Recently I had to connect to a Hadoop cluster with Camel. If you do a quick search you will see a nice hdfs2 component that you can use. Obviously I thought it could be done in just a few minutes, why not it has a camel component. Point the component to the right cluster and start moving files! Imagine my surprise when I found out I had to use Kerberos. In this post I am not going into the details of Kerberos itself (in short I don’t like it). You can find good posts by just looking on the web.
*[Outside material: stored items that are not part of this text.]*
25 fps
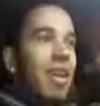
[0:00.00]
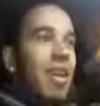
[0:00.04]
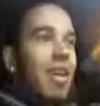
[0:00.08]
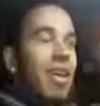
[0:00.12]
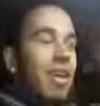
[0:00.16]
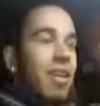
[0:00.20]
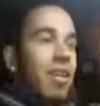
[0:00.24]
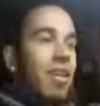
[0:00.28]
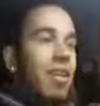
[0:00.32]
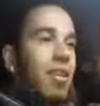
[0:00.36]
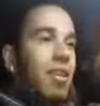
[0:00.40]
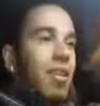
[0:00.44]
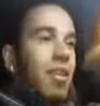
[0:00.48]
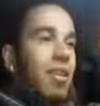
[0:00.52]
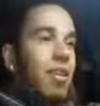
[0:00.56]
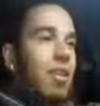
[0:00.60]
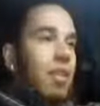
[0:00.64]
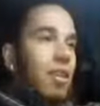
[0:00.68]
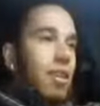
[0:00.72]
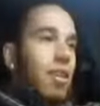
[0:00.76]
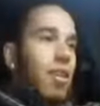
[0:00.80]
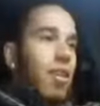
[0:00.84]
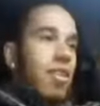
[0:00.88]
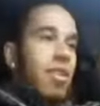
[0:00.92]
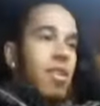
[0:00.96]
And
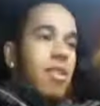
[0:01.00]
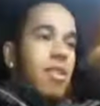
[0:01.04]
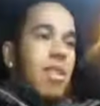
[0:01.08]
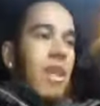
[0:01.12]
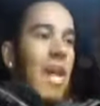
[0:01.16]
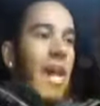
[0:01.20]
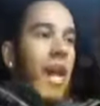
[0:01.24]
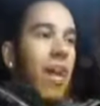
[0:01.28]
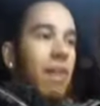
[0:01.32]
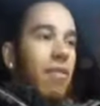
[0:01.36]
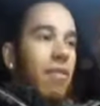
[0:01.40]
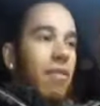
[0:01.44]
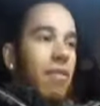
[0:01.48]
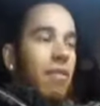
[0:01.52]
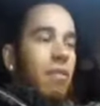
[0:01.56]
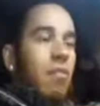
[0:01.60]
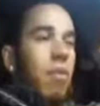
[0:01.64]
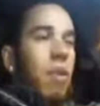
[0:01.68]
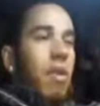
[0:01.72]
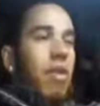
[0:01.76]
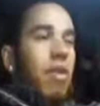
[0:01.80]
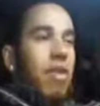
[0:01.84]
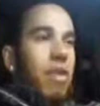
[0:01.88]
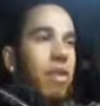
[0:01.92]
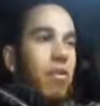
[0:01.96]
uh, so to have
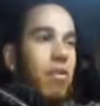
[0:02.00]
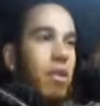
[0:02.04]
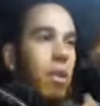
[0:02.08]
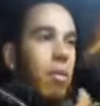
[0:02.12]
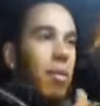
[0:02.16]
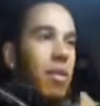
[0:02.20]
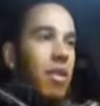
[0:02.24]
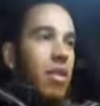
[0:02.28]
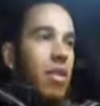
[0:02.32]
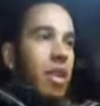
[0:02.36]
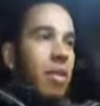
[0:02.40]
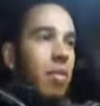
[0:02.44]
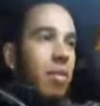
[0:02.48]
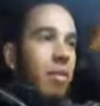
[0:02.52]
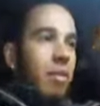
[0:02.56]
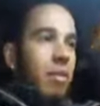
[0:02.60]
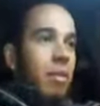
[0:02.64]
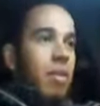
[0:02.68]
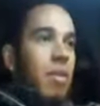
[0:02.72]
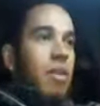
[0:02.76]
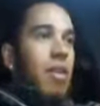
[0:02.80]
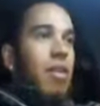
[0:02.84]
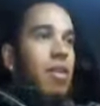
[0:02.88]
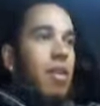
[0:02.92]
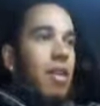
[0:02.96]
positive comments coming
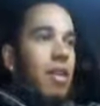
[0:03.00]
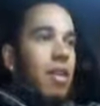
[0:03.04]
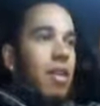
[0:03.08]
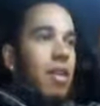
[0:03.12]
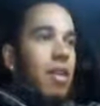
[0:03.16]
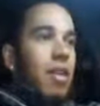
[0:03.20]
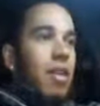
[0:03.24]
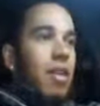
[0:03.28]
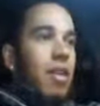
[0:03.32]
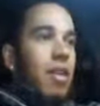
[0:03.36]
from his side of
I found this post to be useful in explaining the basics.
When you look at the documentation page of the camel-hdfs2 component you wont find any hints on how to connect to hdfs using Kerberos. Looking at the code you wont find any references as well. So I decided to just try to connect to the cluster with the HDFS SDK using the FileSystem.class.
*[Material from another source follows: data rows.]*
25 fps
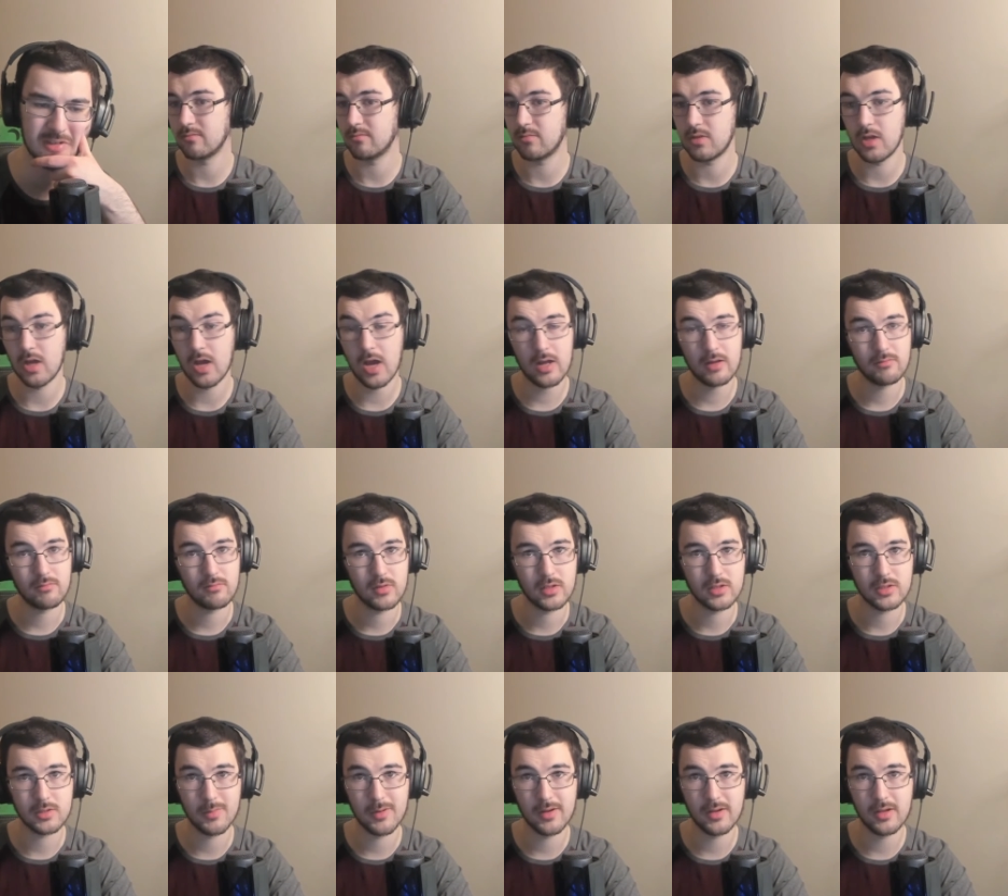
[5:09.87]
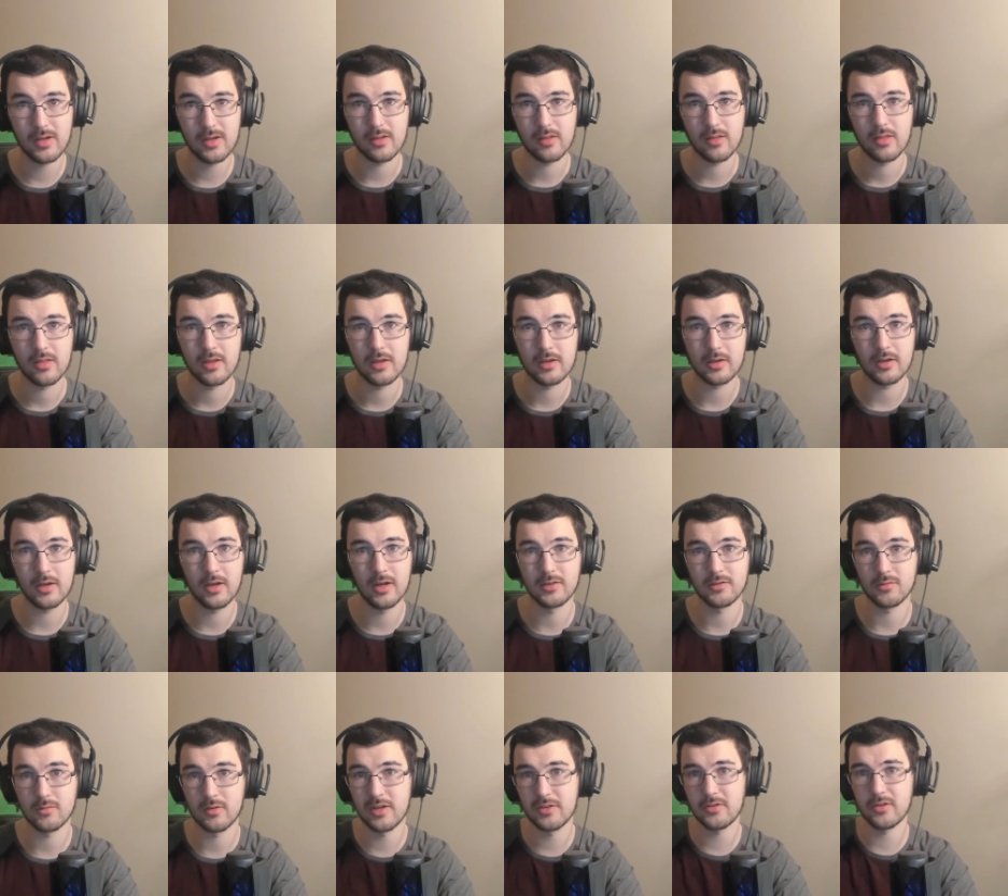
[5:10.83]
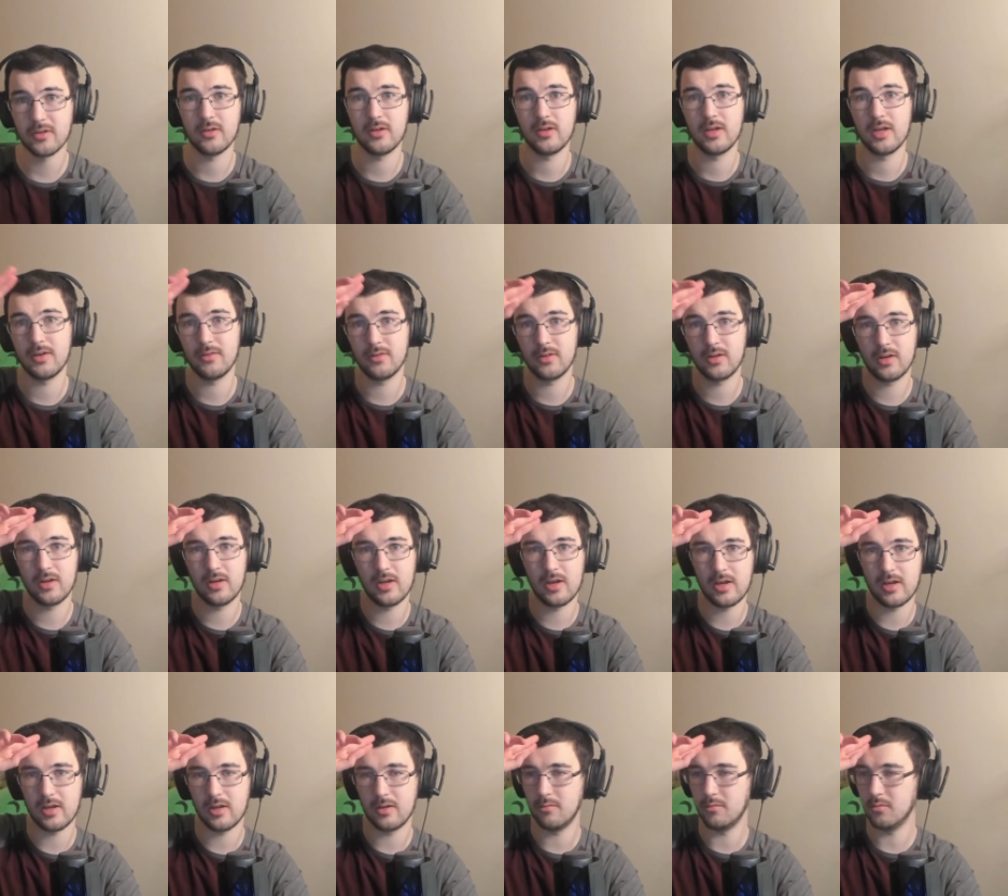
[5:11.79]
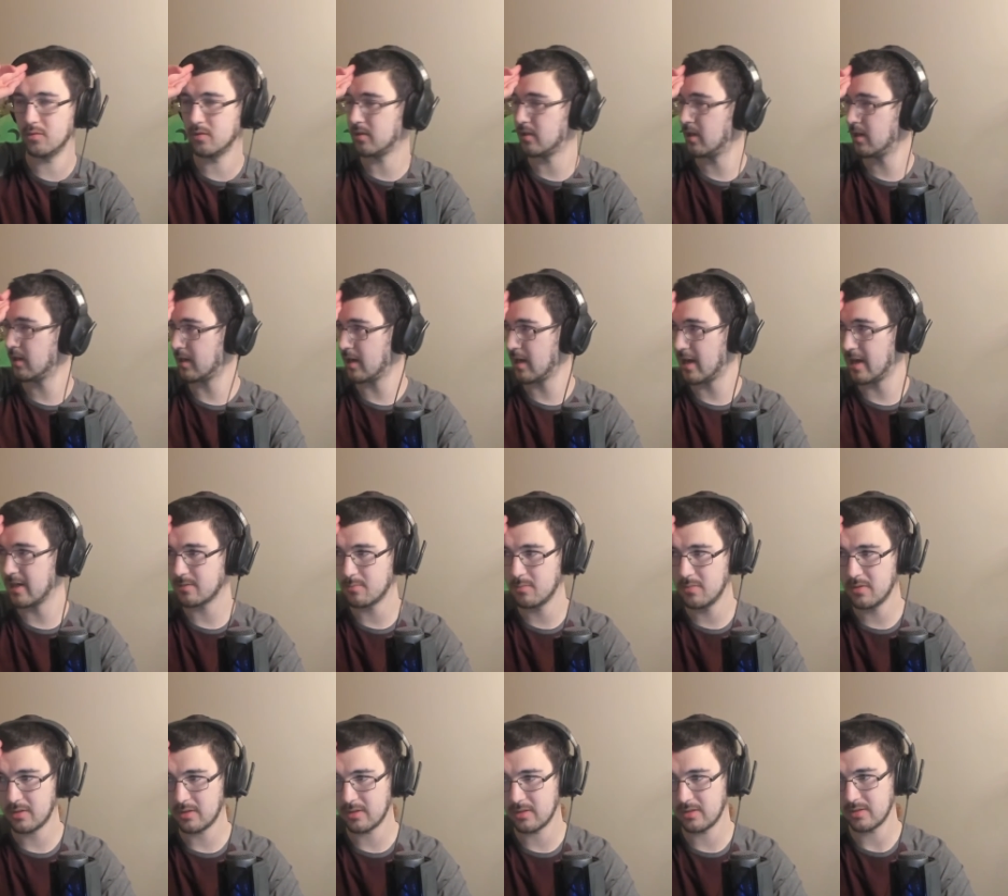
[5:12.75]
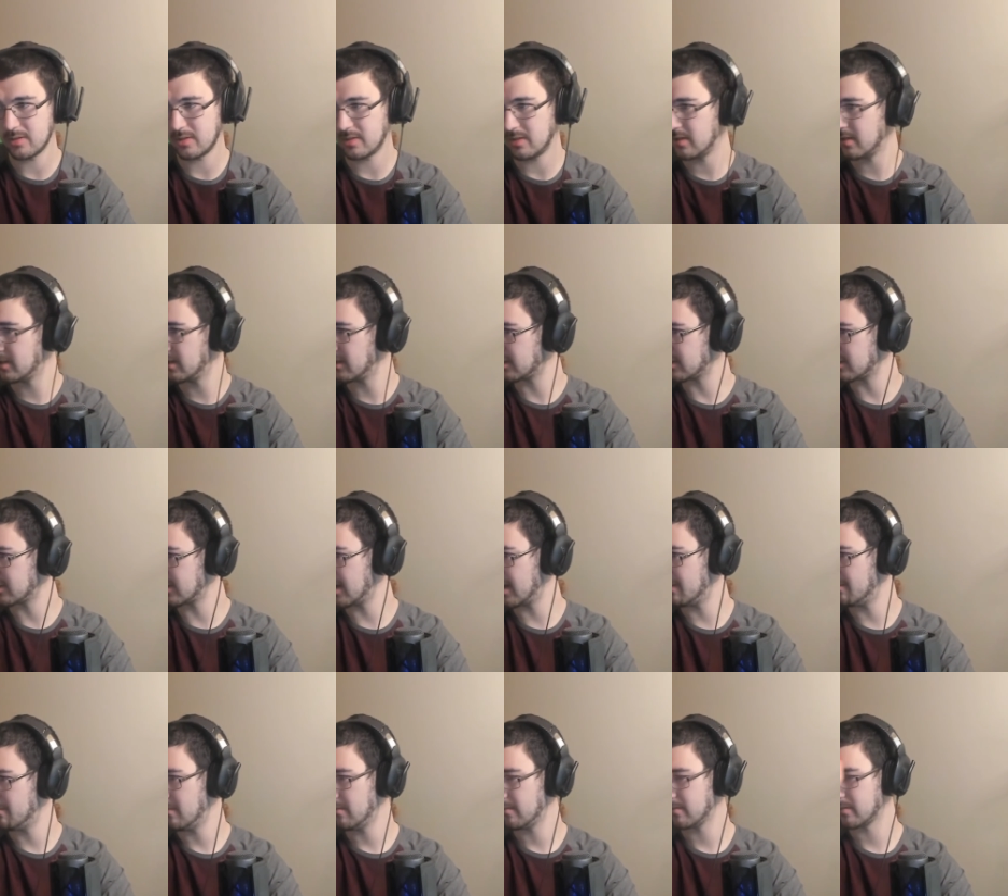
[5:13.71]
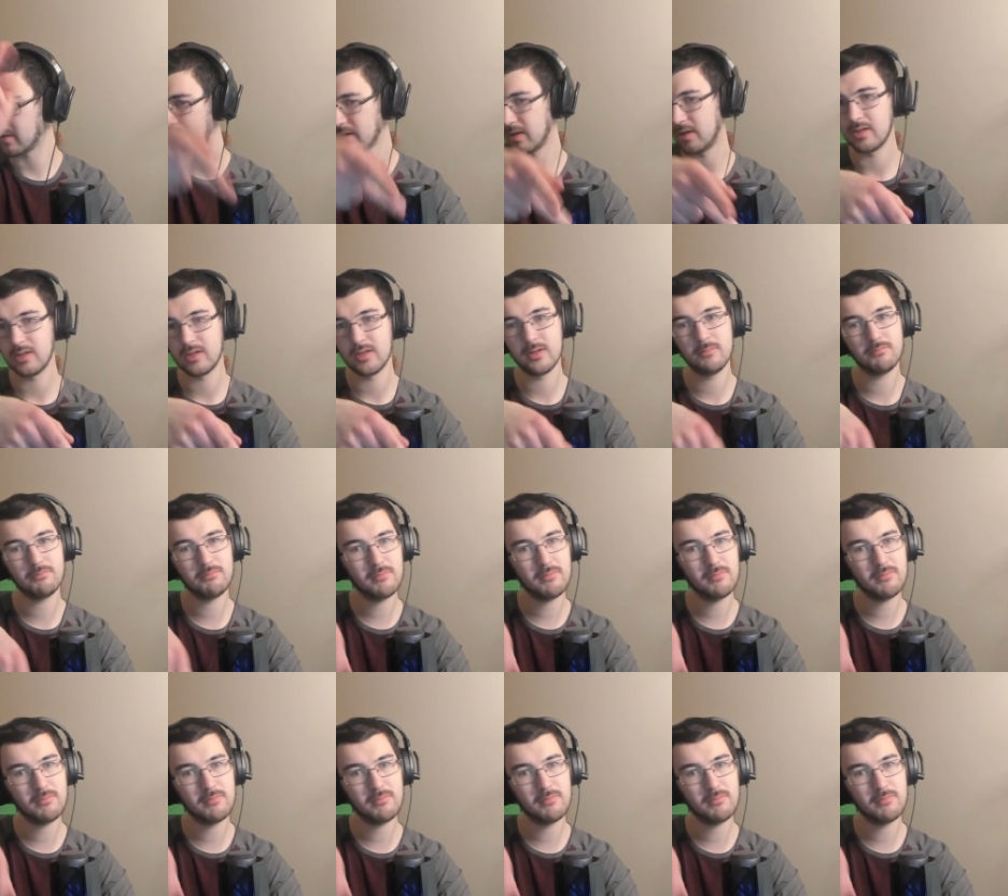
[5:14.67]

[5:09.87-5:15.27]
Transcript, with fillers: Yeah, that's about it. Thank you guys for watching. Have a good night, and we'll stay cosmic, and see you next time.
Long story short the easiest way to do it is using a couple of files, one to define the cluster, one to define the Kerberos setup and a keytab file to top it of. With this you can connect to the cluster relatively easy.
In the cluster configuration you have to define the cluster setup, the named nodes of the cluster etc. This allows you to automatically switch nodes when a fail over is triggered on the cluster side.
If you google this, it is normally done with a file. As I didn’t like that because all our configuration is stored in the database I went looking for a way to do it based on some code. In essence you have to create an object called Configuration.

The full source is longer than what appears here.